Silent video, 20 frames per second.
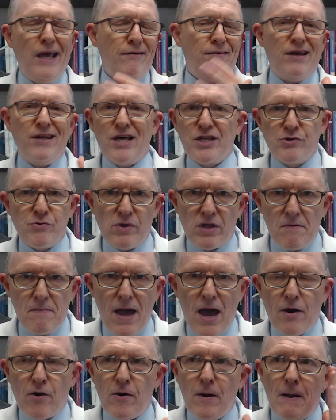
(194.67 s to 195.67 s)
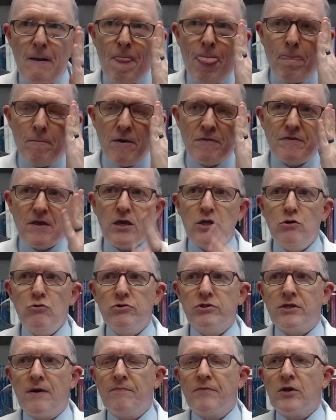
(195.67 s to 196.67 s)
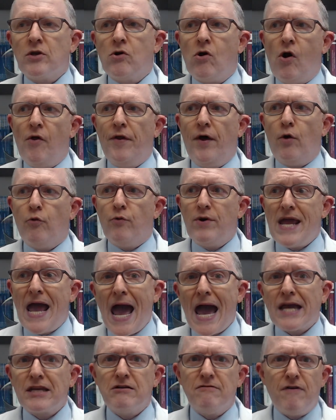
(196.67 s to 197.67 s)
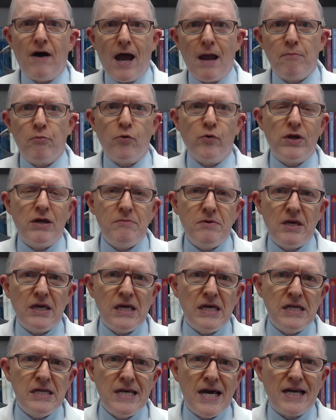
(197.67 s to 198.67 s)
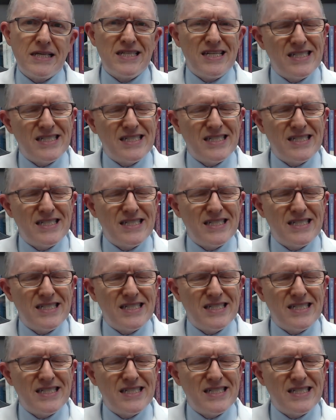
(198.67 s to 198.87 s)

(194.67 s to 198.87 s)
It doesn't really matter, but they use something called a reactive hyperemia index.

::::

The line containing "(197.67 s to 198.67 s)" marks the start: set down exactly that line and every line after it through the last line of the data, without any pictures.

Solution for this task ::
(197.67 s to 198.67 s)
(198.67 s to 198.87 s)

(194.67 s to 198.87 s)
It doesn't really matter, but they use something called a reactive hyperemia index.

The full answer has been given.